New book authored by Professor Marcia Fampa (PESC), and Prof. Jon Lee (Univ. of Michigan) is published by Springer
Prof. Marcia Fampa (PESC) together with Prof. Jon Lee (Univ. of Michigan) has another book published by Springer.
The book entitled "Maximum-Entropy Sampling: Algorithms and Application", addresses the maximum entropy sampling problem (MESP), which is a fascinating topic at the intersection of mathematical optimization and data science. The text situates MESP in information theory, as the problem of calculating a sub-vector of pre-specified size from a multivariate Gaussian random vector, so as to maximize Shannon differential entropy. The text presents state-of-the-art algorithms for MESP and addresses its application in the field of environmental monitoring. From the point of view of mathematical optimization methodology, MESP is rather unique (a non-linear 0/1 program with a non-separable objective function) and the algorithmic techniques employed are highly non-standard.
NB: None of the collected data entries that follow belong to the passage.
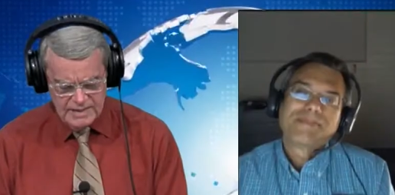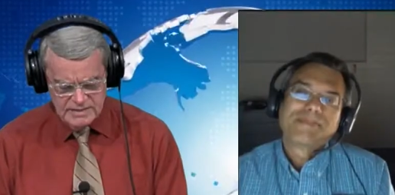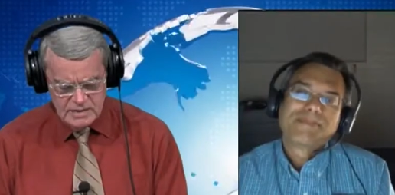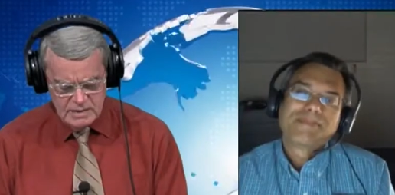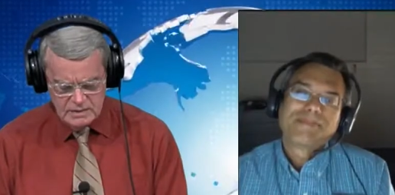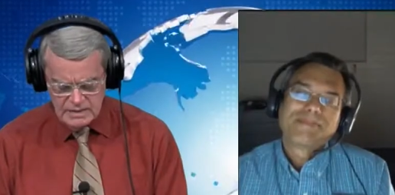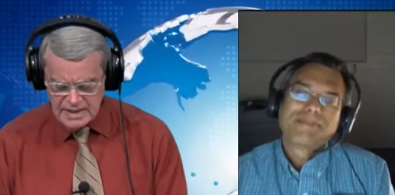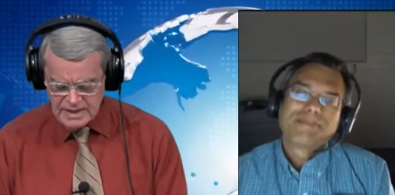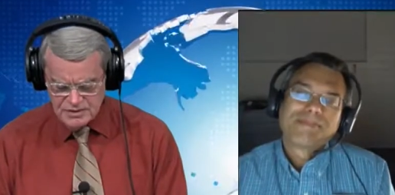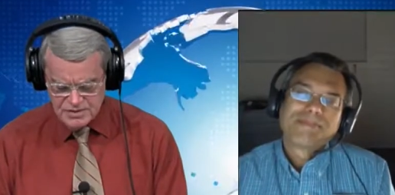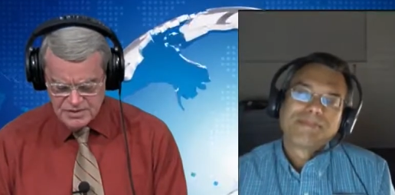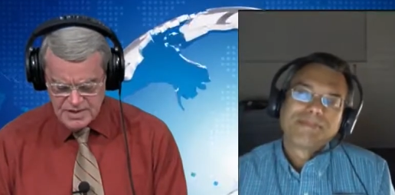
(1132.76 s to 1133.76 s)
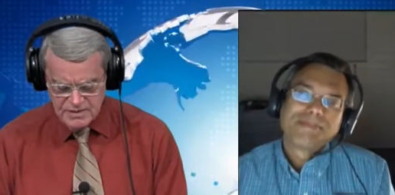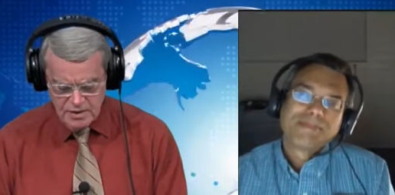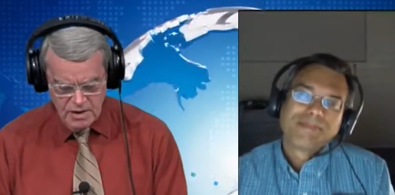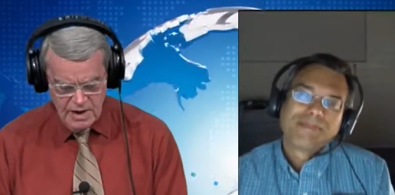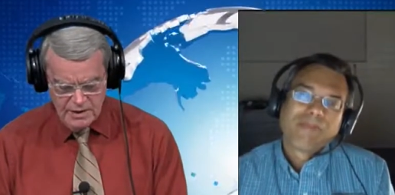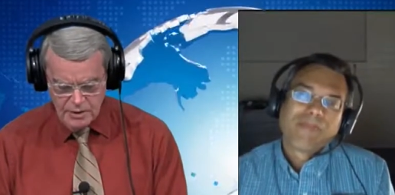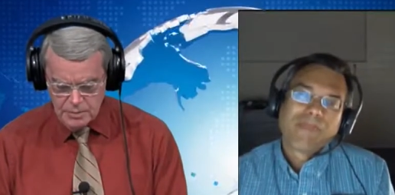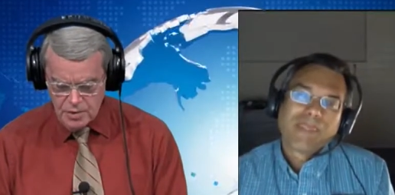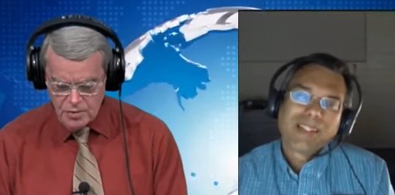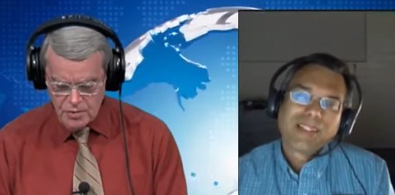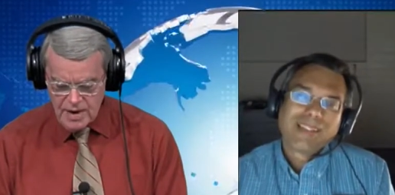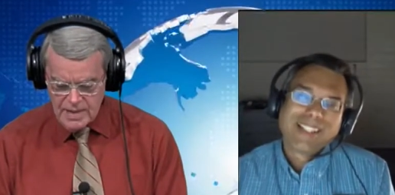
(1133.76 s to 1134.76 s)
Speaker 1: that uh, just said there on our
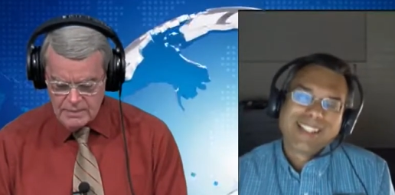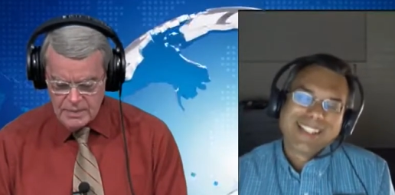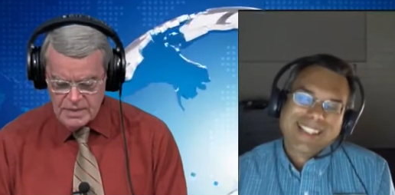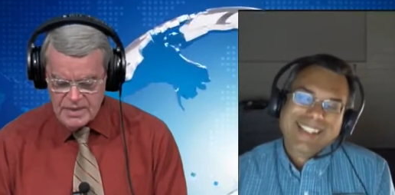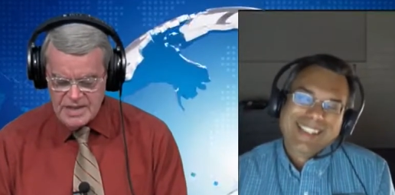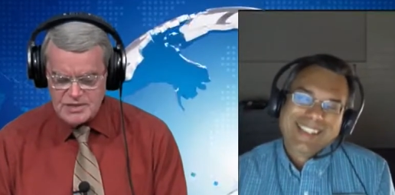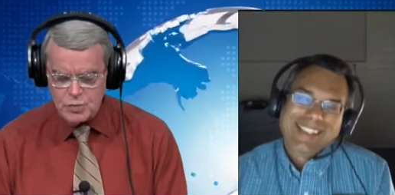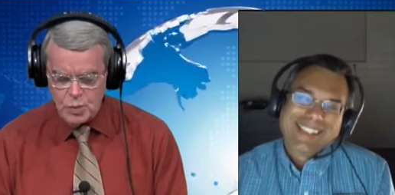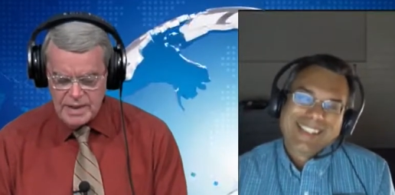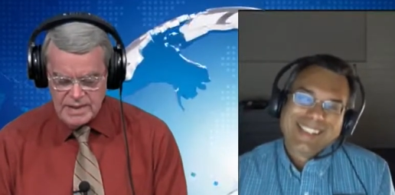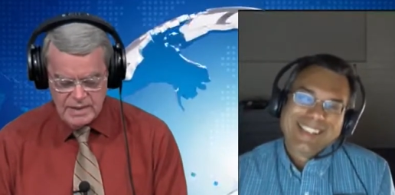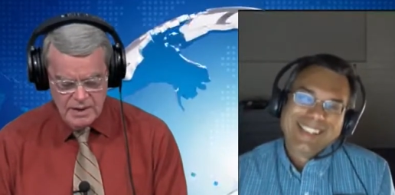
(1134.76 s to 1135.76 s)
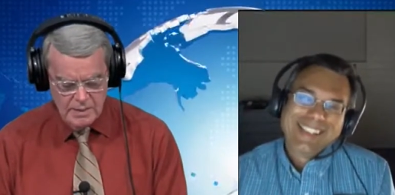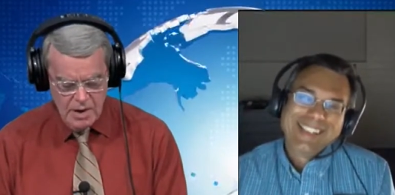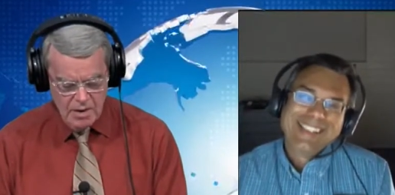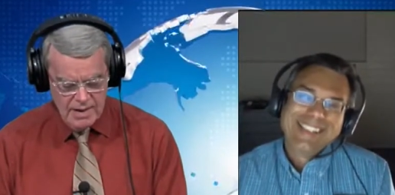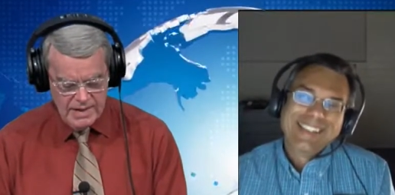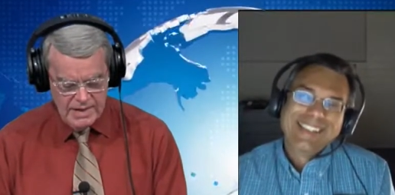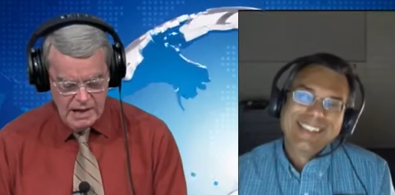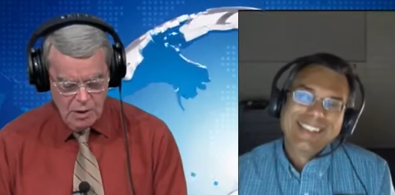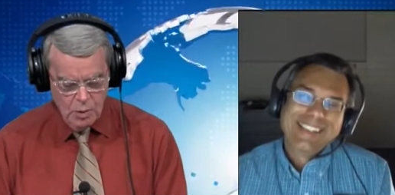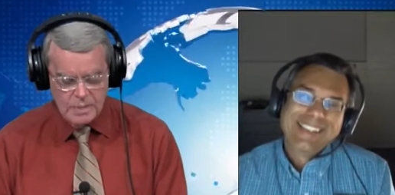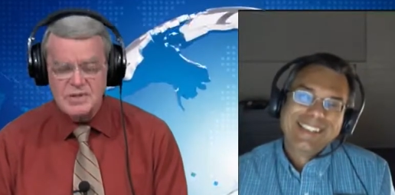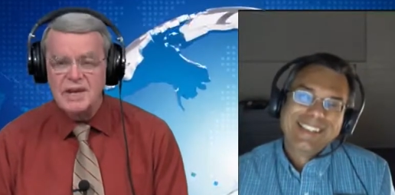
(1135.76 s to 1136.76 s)
program, This Week in America, our
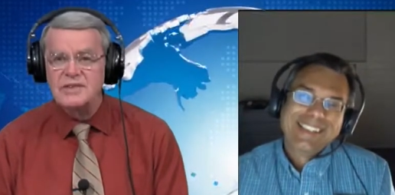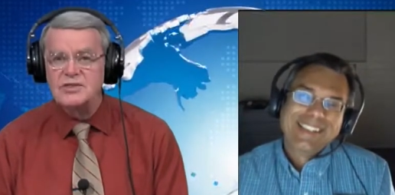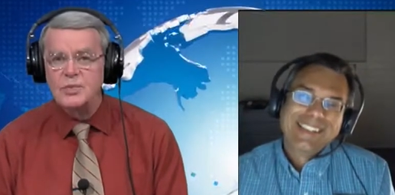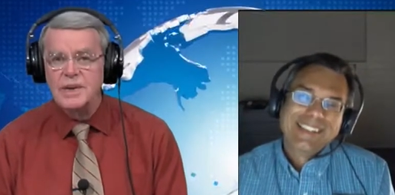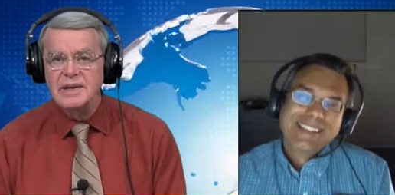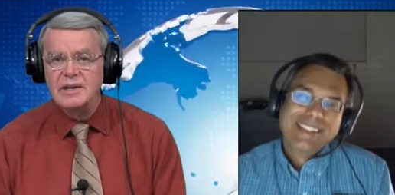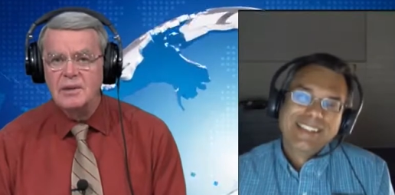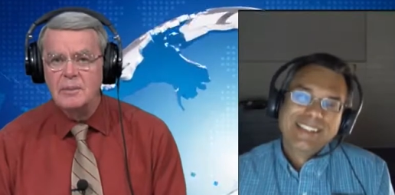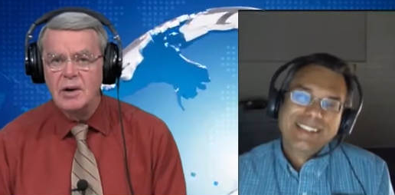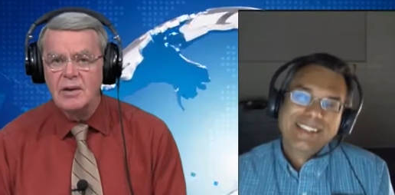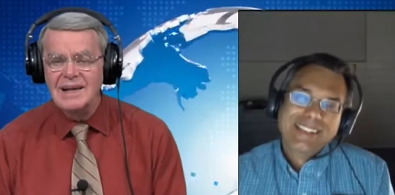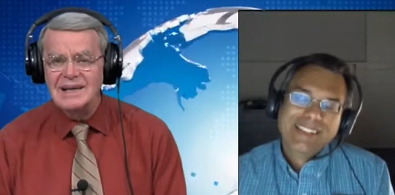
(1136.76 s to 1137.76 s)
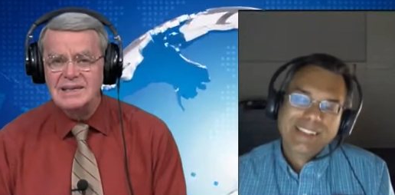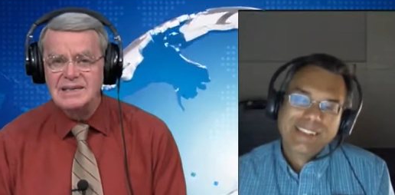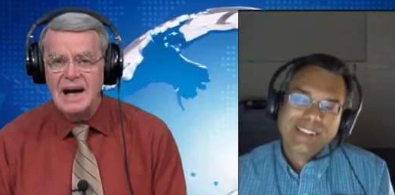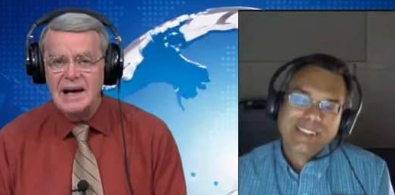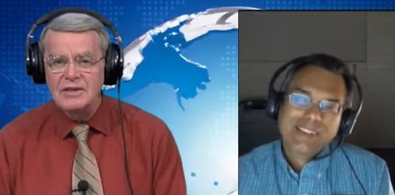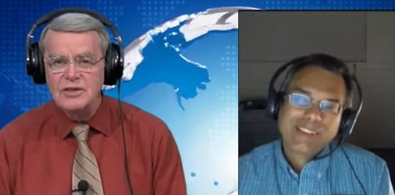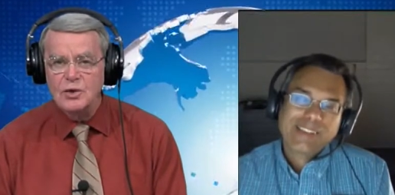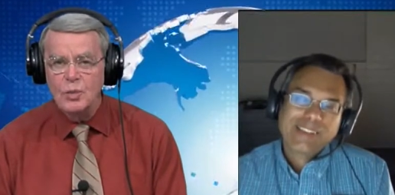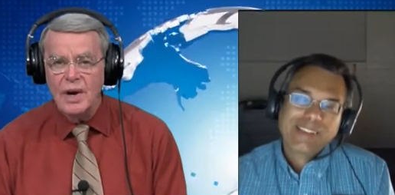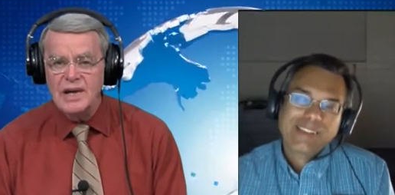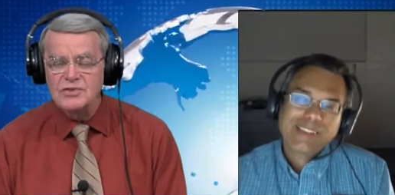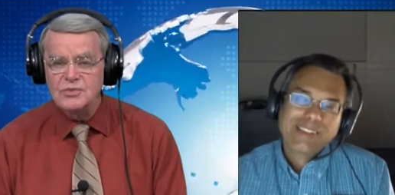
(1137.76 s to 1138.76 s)
website,
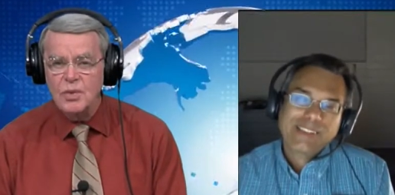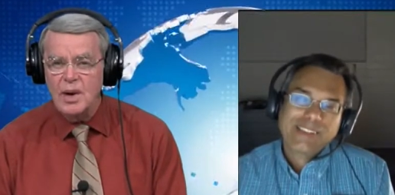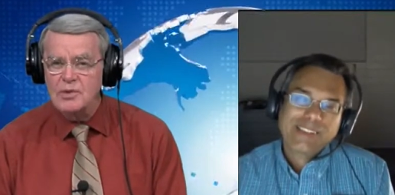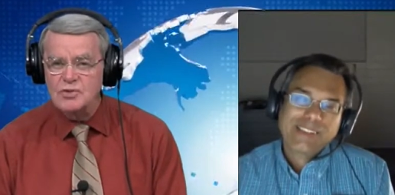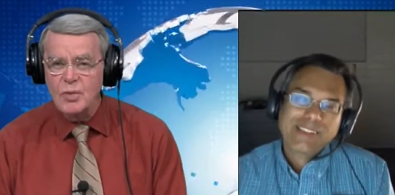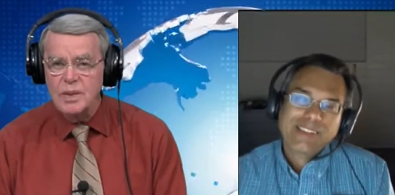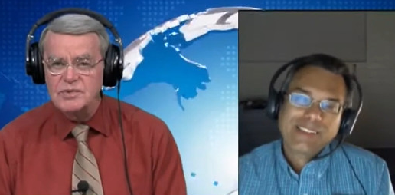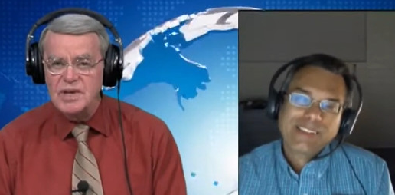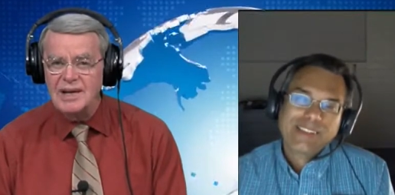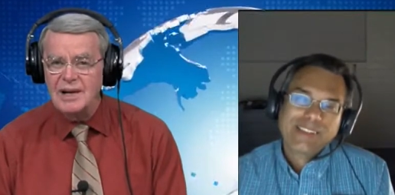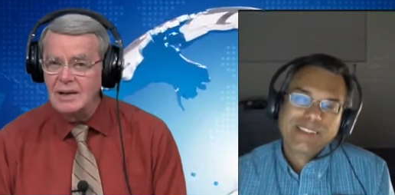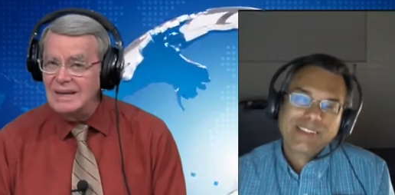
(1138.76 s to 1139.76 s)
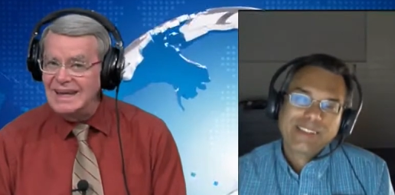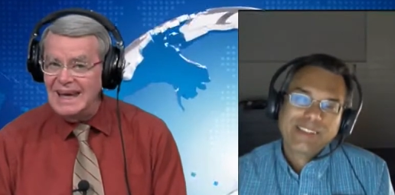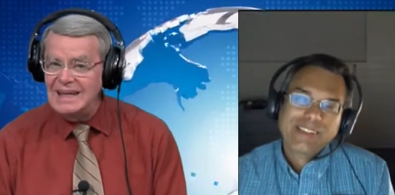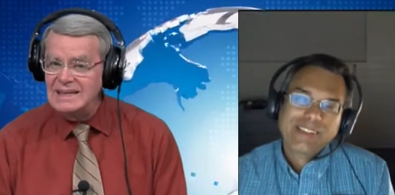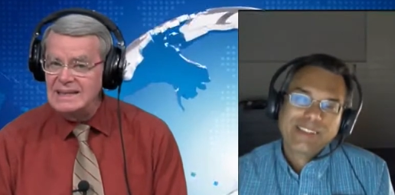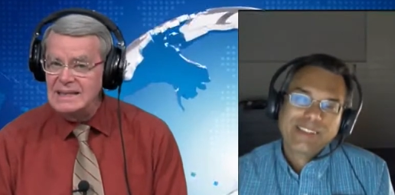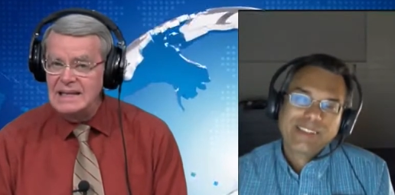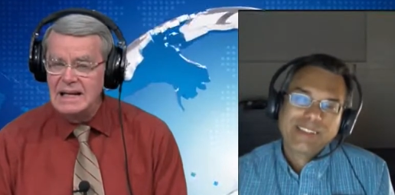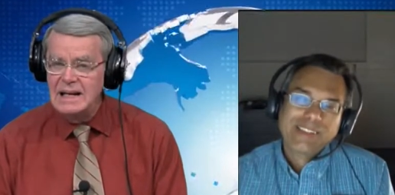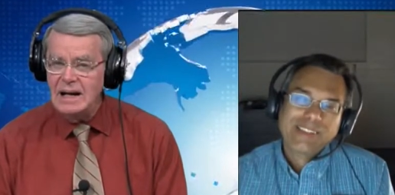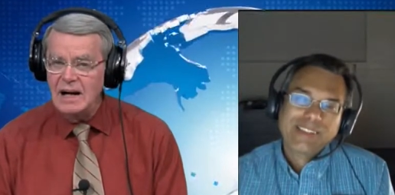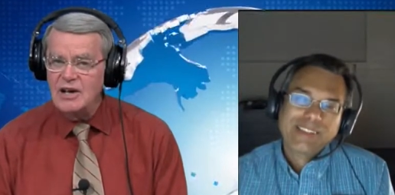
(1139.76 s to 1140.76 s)
thisweekinamerica.us, Robert's website, our Gaetan,
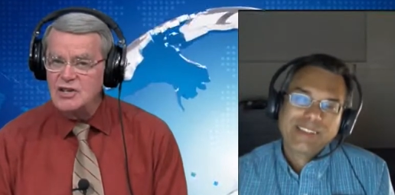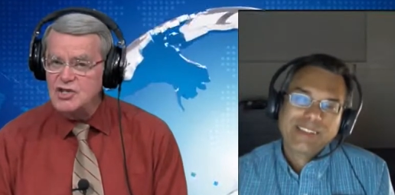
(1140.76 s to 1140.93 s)
our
In particular, successful techniques come from several areas in the field of mathematical optimization; for example: convex optimization and duality, semidefinite programming, Lagrangian relaxation, dynamic programming, approximation algorithms, implicit enumeration algorithms for 0/1 optimization, and many aspects of matrix theory. The book is mainly aimed at graduate students and researchers in mathematical optimization and data analysis.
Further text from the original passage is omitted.